Exercise data =>
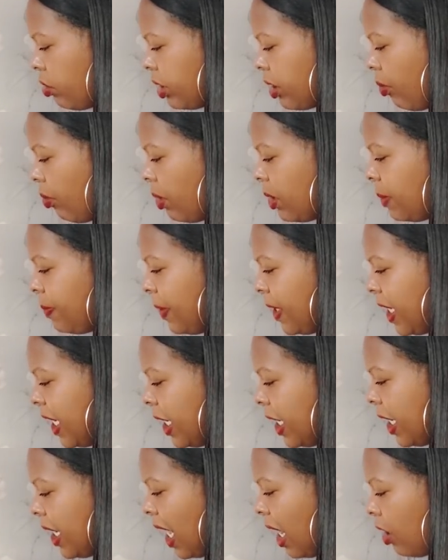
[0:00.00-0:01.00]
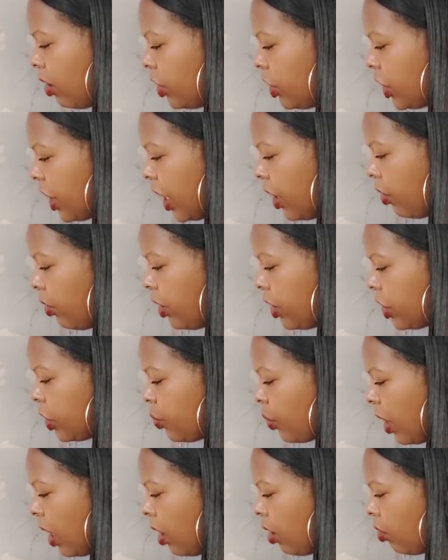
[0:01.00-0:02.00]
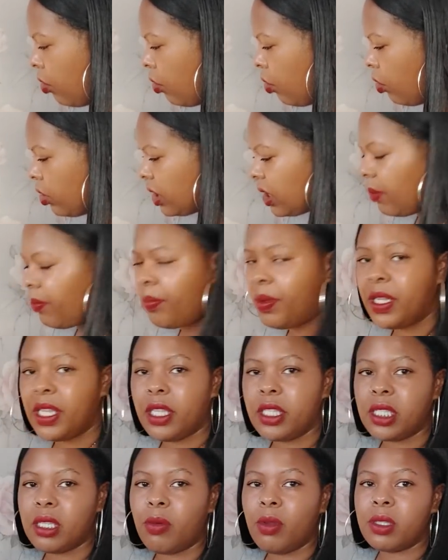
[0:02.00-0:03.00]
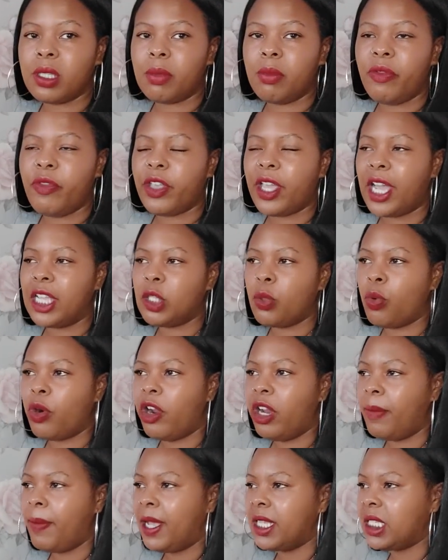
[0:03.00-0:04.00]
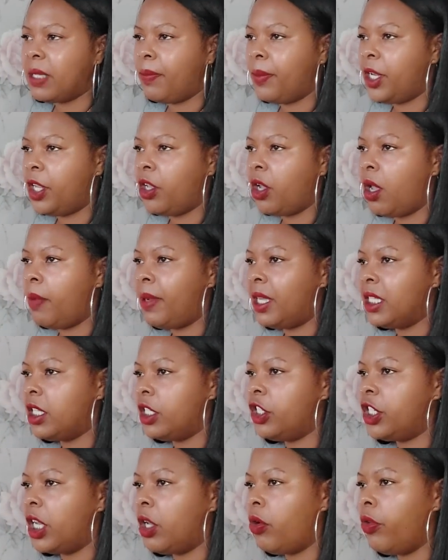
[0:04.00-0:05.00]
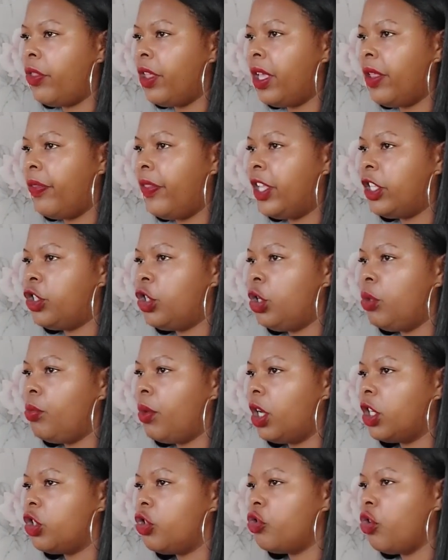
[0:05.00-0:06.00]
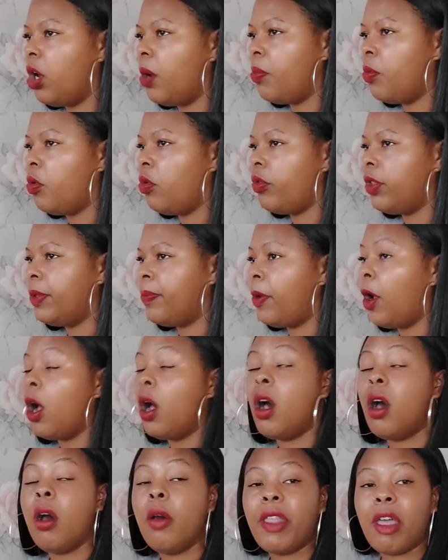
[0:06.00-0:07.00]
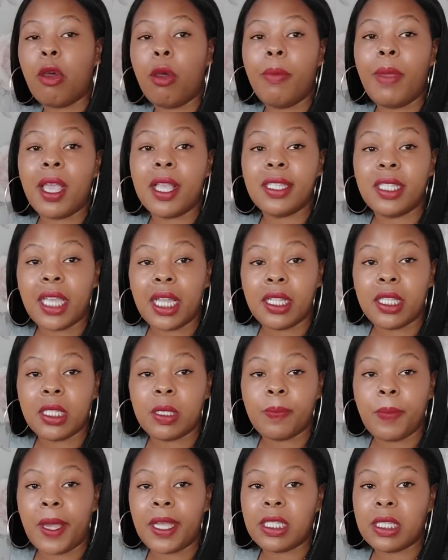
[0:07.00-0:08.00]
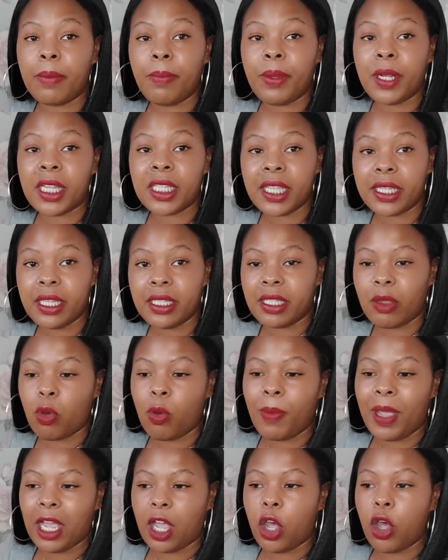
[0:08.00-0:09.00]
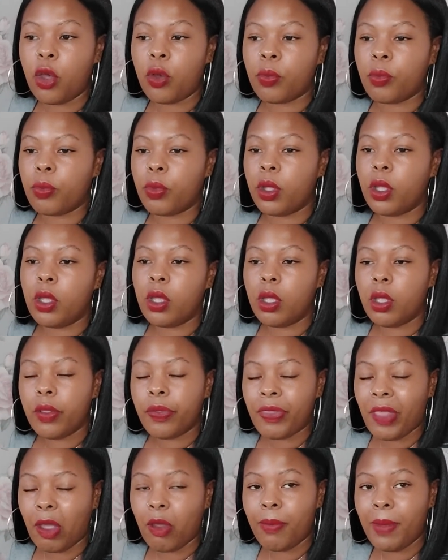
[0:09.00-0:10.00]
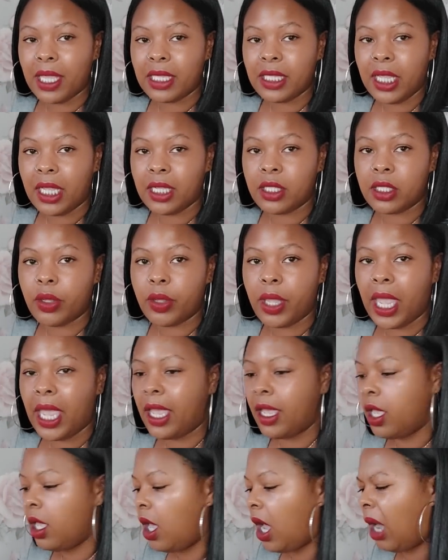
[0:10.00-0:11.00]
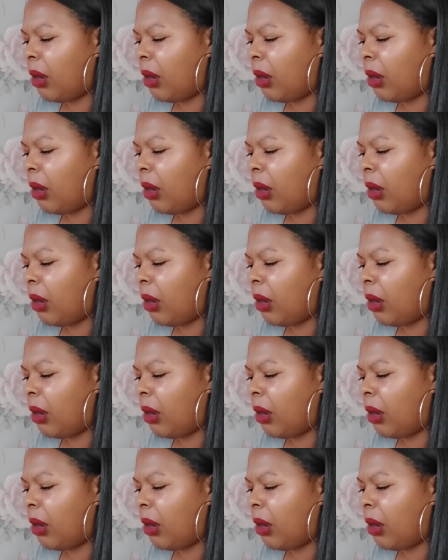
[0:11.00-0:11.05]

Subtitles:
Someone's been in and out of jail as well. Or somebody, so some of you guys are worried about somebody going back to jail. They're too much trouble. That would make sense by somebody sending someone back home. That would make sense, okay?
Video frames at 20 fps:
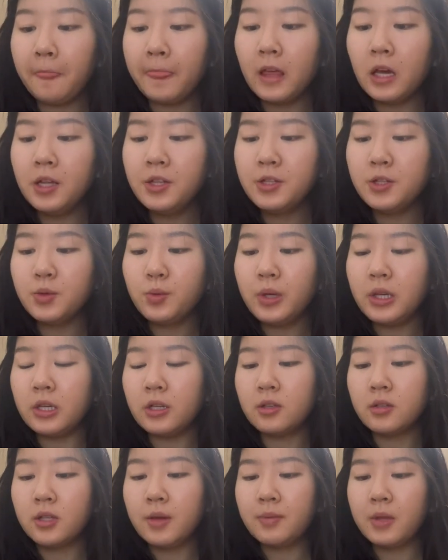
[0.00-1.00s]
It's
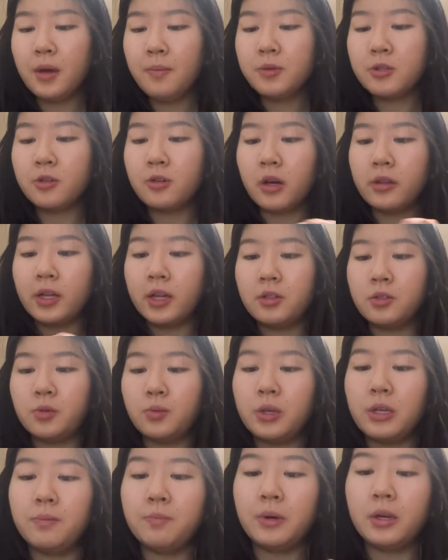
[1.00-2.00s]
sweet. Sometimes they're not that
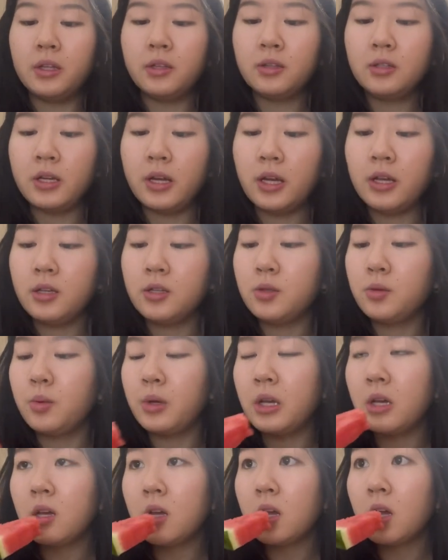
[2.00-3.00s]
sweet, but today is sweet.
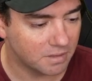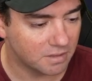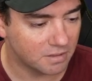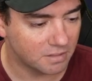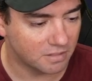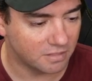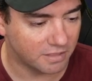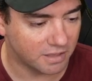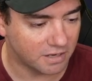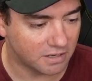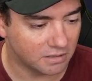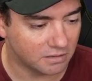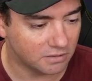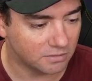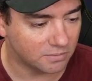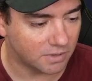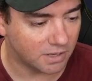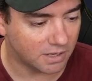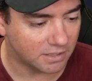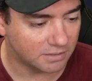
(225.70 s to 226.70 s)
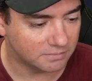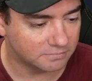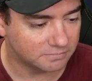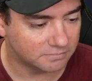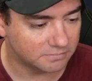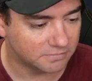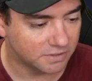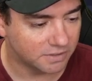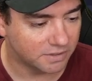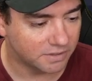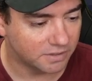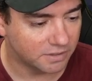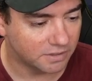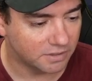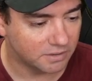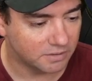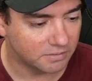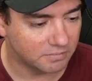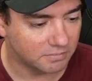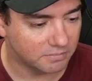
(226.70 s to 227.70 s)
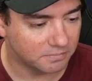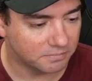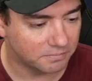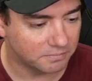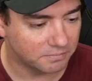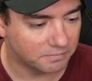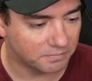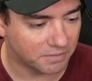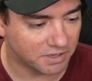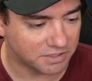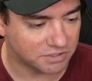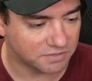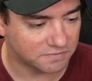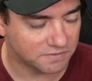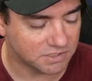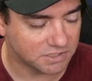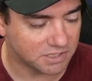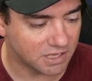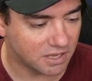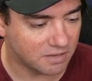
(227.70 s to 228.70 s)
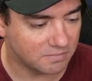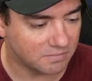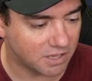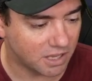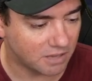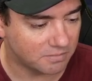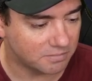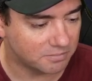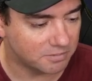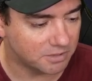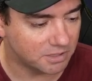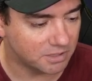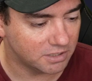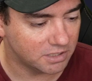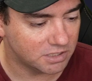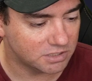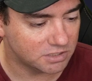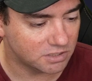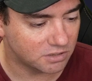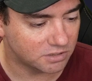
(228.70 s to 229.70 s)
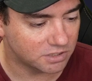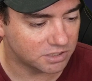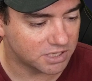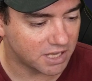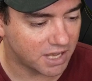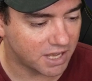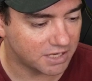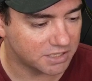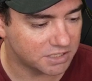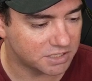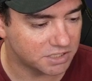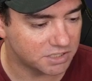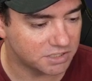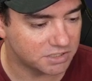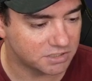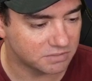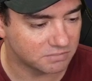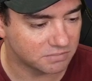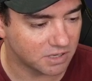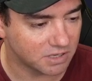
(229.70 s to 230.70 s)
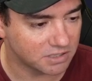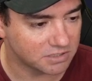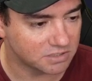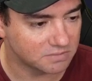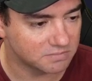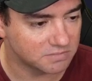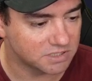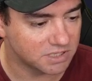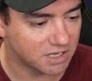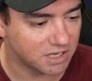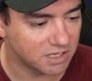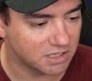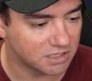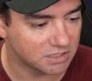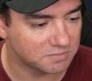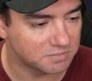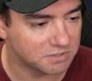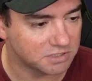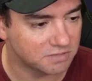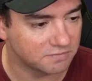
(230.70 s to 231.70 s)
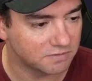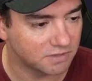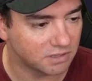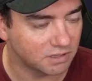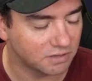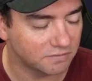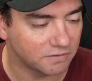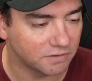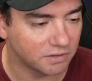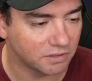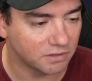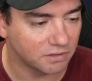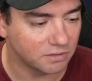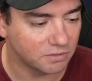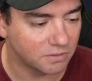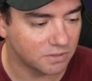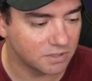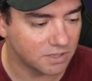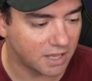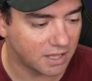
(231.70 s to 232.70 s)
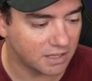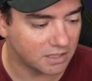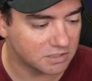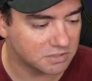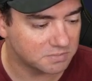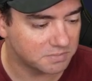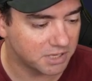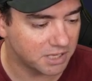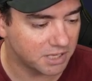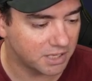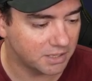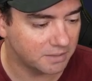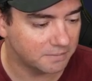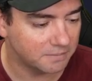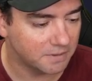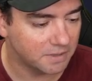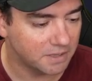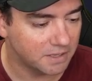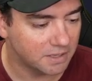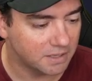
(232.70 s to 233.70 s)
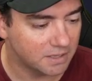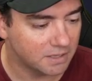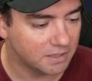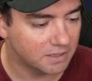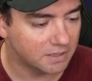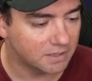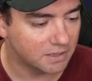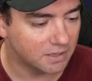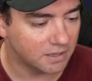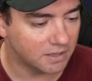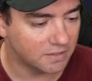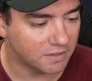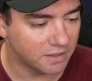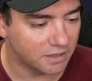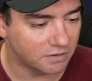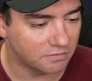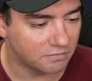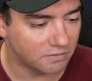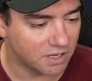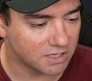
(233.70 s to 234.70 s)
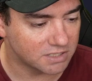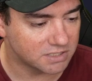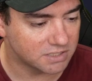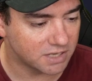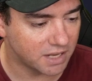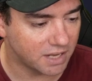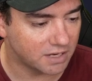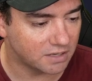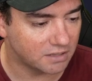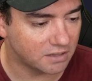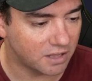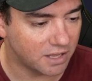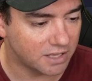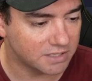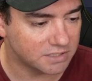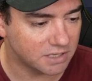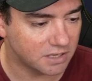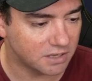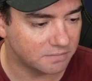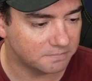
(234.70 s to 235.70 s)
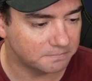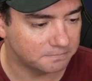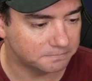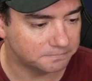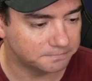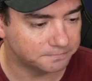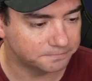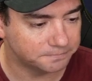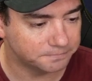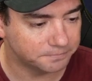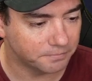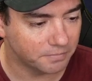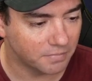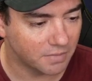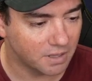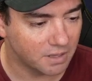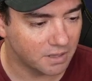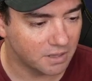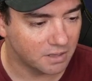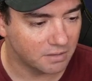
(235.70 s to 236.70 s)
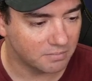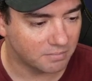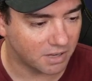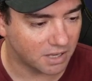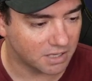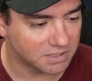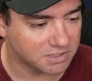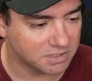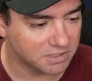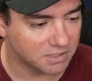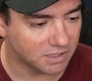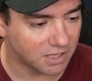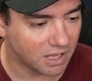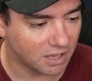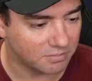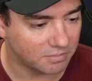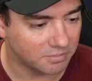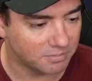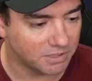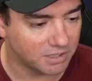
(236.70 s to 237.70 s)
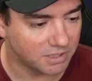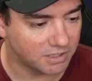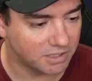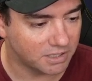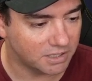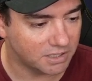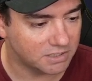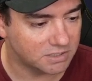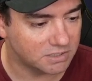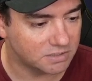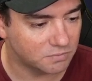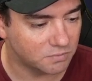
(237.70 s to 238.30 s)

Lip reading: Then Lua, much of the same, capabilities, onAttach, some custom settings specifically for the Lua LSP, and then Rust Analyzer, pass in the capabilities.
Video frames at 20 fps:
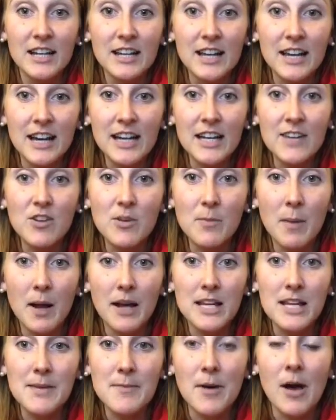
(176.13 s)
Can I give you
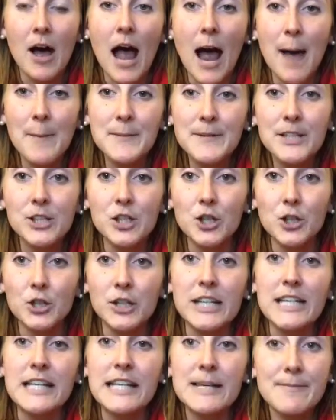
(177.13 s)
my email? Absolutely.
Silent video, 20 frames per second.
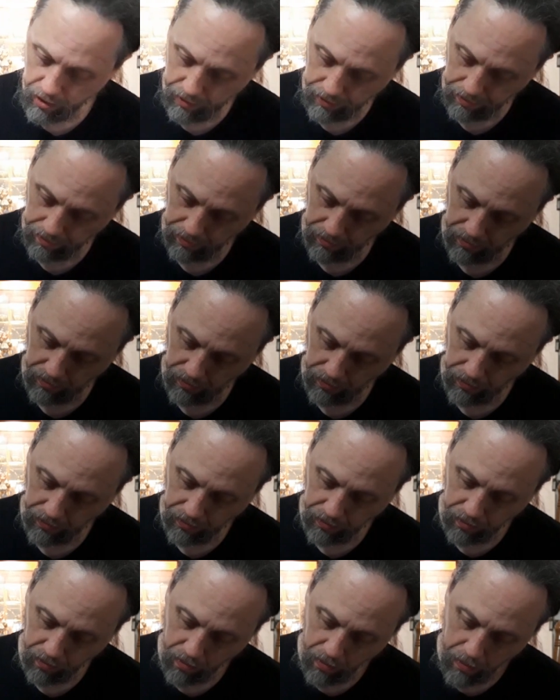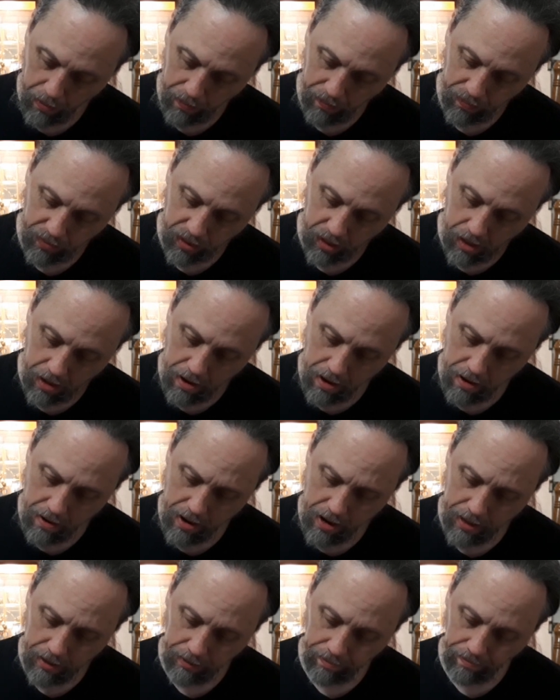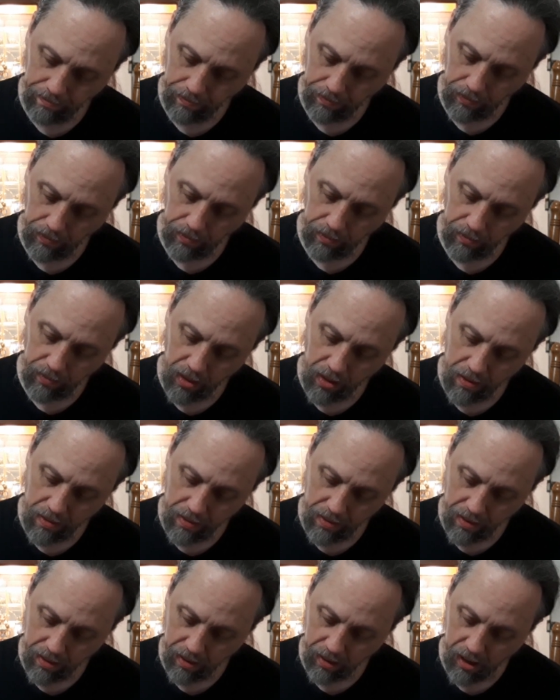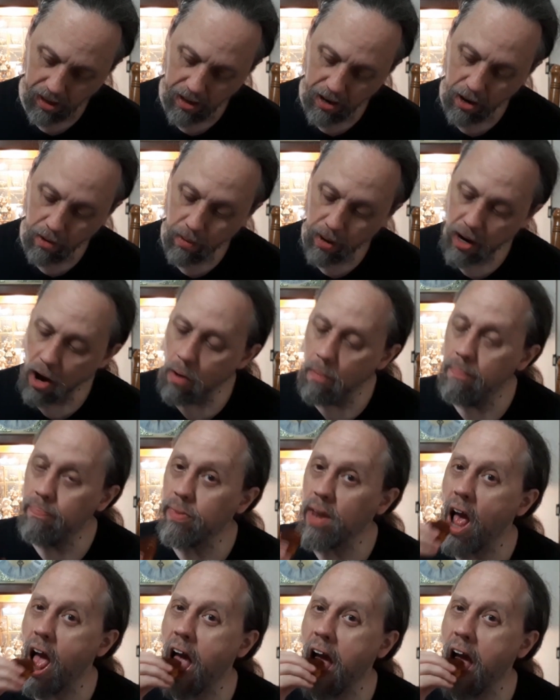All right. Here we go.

Problem statement => Reproduce the material exactly; omit the pictures.

Solution to this exercise =>
[0:00.00-0:01.00]
[0:01.00-0:02.00]
[0:02.00-0:03.00]
[0:03.00-0:04.00]
[0:04.00-0:05.00]
[0:05.00-0:06.00]
[0:06.00-0:07.00]
[0:07.00-0:08.00]
[0:08.00-0:09.00]
[0:09.00-0:10.00]
[0:10.00-0:11.00]
[0:11.00-0:11.05]

Subtitles:
Someone's been in and out of jail as well. Or somebody, so some of you guys are worried about somebody going back to jail. They're too much trouble. That would make sense by somebody sending someone back home. That would make sense, okay?
Video frames at 20 fps:
[0.00-1.00s]
It's
[1.00-2.00s]
sweet. Sometimes they're not that
[2.00-3.00s]
sweet, but today is sweet.
(225.70 s to 226.70 s)
(226.70 s to 227.70 s)
(227.70 s to 228.70 s)
(228.70 s to 229.70 s)
(229.70 s to 230.70 s)
(230.70 s to 231.70 s)
(231.70 s to 232.70 s)
(232.70 s to 233.70 s)
(233.70 s to 234.70 s)
(234.70 s to 235.70 s)
(235.70 s to 236.70 s)
(236.70 s to 237.70 s)
(237.70 s to 238.30 s)

Lip reading: Then Lua, much of the same, capabilities, onAttach, some custom settings specifically for the Lua LSP, and then Rust Analyzer, pass in the capabilities.
Video frames at 20 fps:
(176.13 s)
Can I give you
(177.13 s)
my email? Absolutely.
Silent video, 20 frames per second.
All right. Here we go.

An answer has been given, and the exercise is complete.